Type checking III
Lecture 9

Review
Handling declarations
Specifying type checkers
Type rules for SimpleC

Review

Questions about the last class?

Quiz

How do we a define a type?

Quiz Discussion

Handling declarations

User may add new symbols to the language
Type-checking needs to proof type safety of these as well
Many language require declarations

Growing a Language

Some languages can infer types from operators used.

Type-checker records type information about each symbol

Maps symbol name to type
Declarations populate the symbol table
Relevant to scoping rules
- Same name, different memory location
- Disambiguate by scope

Symbol tables

Maps symbol name to its type name

int x;
int y;
string z;

y = 1 + x;
y = z;

symbol	type
x	int
y	int
z	string

A symbol table is also used during code generation to track (relative) memory locations of symbols.
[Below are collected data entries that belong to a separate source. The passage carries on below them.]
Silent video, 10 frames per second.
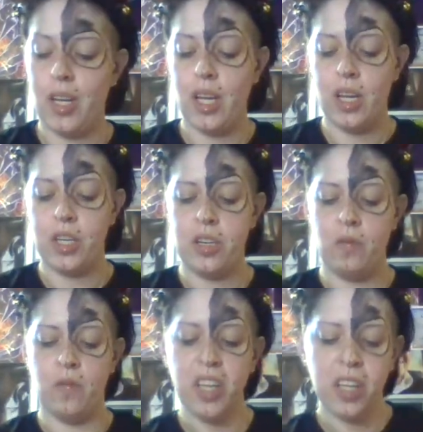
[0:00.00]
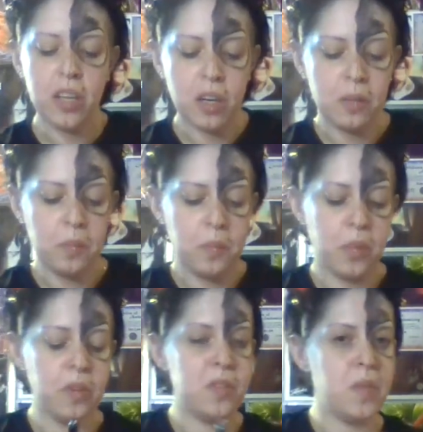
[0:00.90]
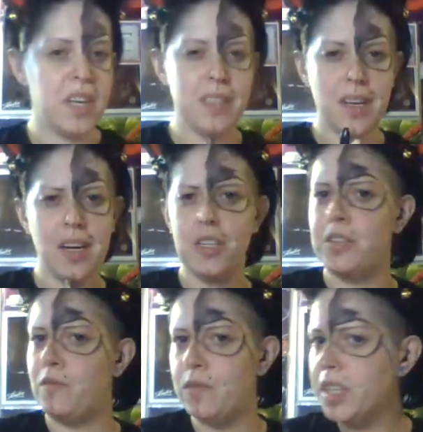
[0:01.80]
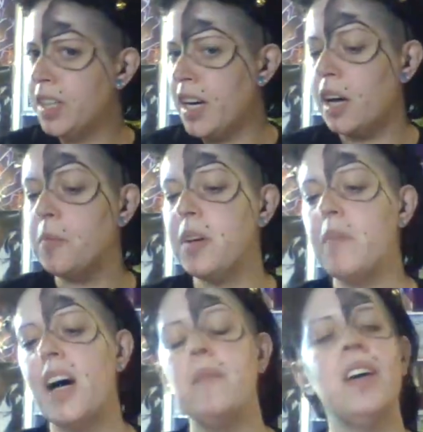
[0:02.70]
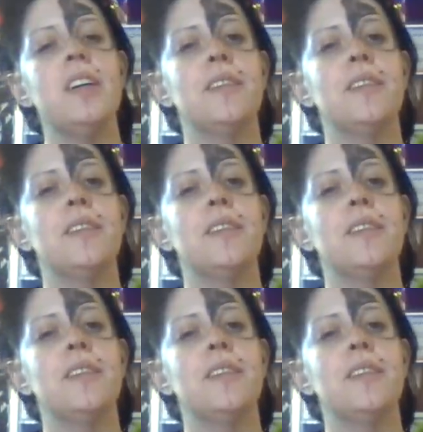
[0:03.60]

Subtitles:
Is she really on Bruce Wayne's side? Is she really helping Batman?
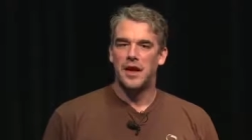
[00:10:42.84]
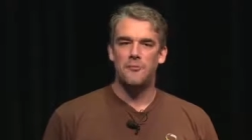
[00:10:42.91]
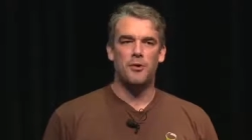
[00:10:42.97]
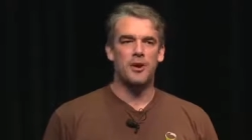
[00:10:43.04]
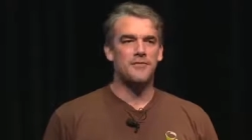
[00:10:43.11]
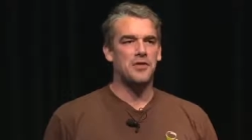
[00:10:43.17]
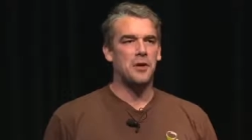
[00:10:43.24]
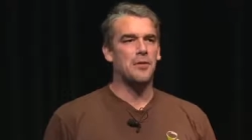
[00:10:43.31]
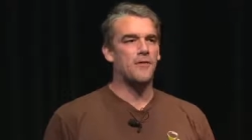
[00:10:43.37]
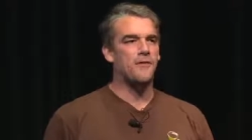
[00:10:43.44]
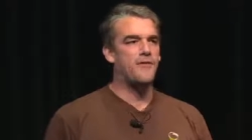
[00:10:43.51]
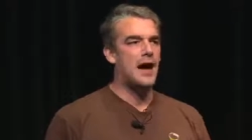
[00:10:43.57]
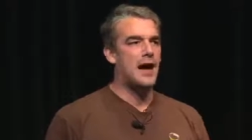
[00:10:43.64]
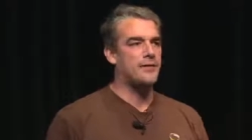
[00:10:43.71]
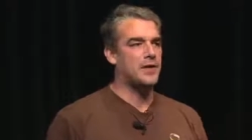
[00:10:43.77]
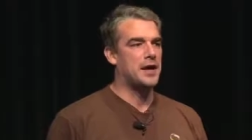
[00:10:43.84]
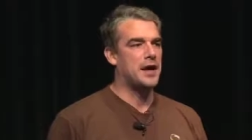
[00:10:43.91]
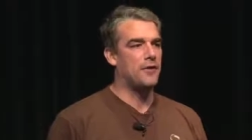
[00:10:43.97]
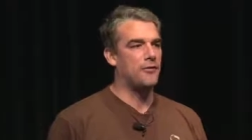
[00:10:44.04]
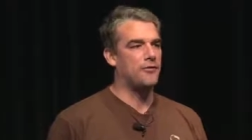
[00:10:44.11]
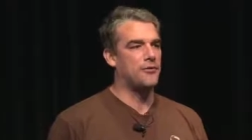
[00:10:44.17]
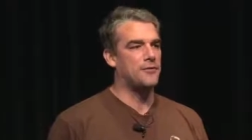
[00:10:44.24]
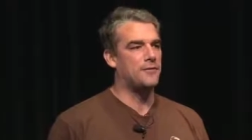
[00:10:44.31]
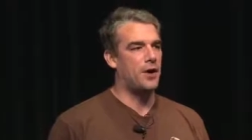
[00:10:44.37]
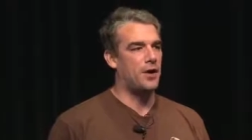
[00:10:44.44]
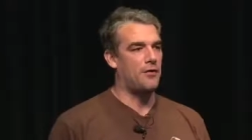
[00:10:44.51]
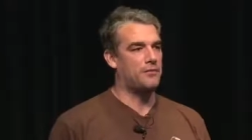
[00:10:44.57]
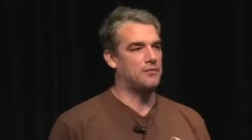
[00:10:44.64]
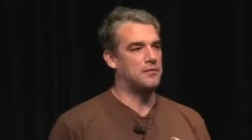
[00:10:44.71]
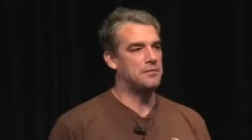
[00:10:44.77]
And what if there were five accounts
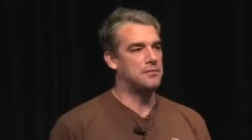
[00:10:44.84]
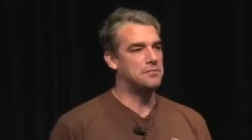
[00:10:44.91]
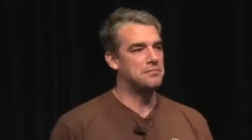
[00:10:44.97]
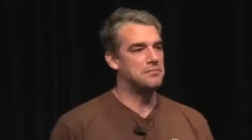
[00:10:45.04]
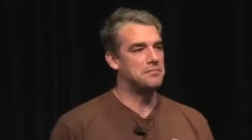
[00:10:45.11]
involved?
How do we handle scoping rules?

Same symbol have different types and be accessible in different sections of the source code text.

Symbol table designs

Add a field for the scope

Chained symbol tables

int globalvar;

def f (arg1 : bool) -> int {
  int x;
  int y;
  string z;

  y = 1 + x;
  return y;
}

Single symbol table

symbol	type	scope
globalvar	int	GLOBAL
f	(bool) -> int	GLOBAL
x	int	GLOBAL.f
y	int	GLOBAL.f
z	string	GLOBAL.f

Note that f is in the global scope, but it's parameters are in f's scope. Constructing these scopes requires care to make sure that f is added to the global scope before entering f's scope.

Chained symbol tables

GLOBAL (parent_scope=none)

symbol	type
globalvar	int
f	(bool) -> int

f (parent_scope=GLOBAL)

symbol	type
x	int
y	int
z	string

The project's skeleton provides a symbol table implementation using this chained technique.

Specifying type checkers

Typing judgments

Based on "proof rules"
- Systematic notation for deriving proofs from logical rules
Popular notation in academia
- Sort of an esoteric description of an evaluator
Described in Type Systems

2017 ACM PPoPP Keynote: It's Time for a New Old Language by Guy Steele

A discussion of the history and issues with the formal notation for programming languages.

The Cool Reference Manual by Alex Aiken

An example of defining type rules (and operational semantics) for an object-oriented language.

Syntax vs. semantics

I use angle brackets, e.g., <expression>, to denote the semantic value of syntax
- The map is not the territory, ASCII numbers are not machine representations of numbers
Example
- ASCII: 12+3
- Semantic value: <12+3>

Notation

hypotheses
----------
conclusion

Examples

-----------
<1> : int


-----------
<2> : int


-----------
<+> : (int, int) -> int


<1> : int     <2> : int     + : (int, int) -> int
-------------------------------------------------
<1 + 2> : int


// using a metavariable (think nonterminal in syntax) to avoid writing rules for each possible element of the language
<n1> : int    <n2> : int      op : (int, int) -> int
----------------------------------------------------
<n1 op n2> : int

Deduction via proof rules

Prove that "1 + 2 * 3" is well-typed

                <2> : int   <3> : int   <*> : (int, int) -> int
               ------------------------------------------------
<1> : int      <2 * 3> : int                                       * : (int, int) -> int
----------------------------------------------------------------------------------------
<1 + 2 * 3> : int

Implied by this notation is an automated process that matches hypotheses with conclusions and handles matching metavariable to inputs (i.e., parsing).

Type rules for SimpleC

// abstract syntax: abstract syntax does not capture all of the concrete syntax's language restrictions.  boolean operators use and, or, and not to remove conflict with the pipe symbol.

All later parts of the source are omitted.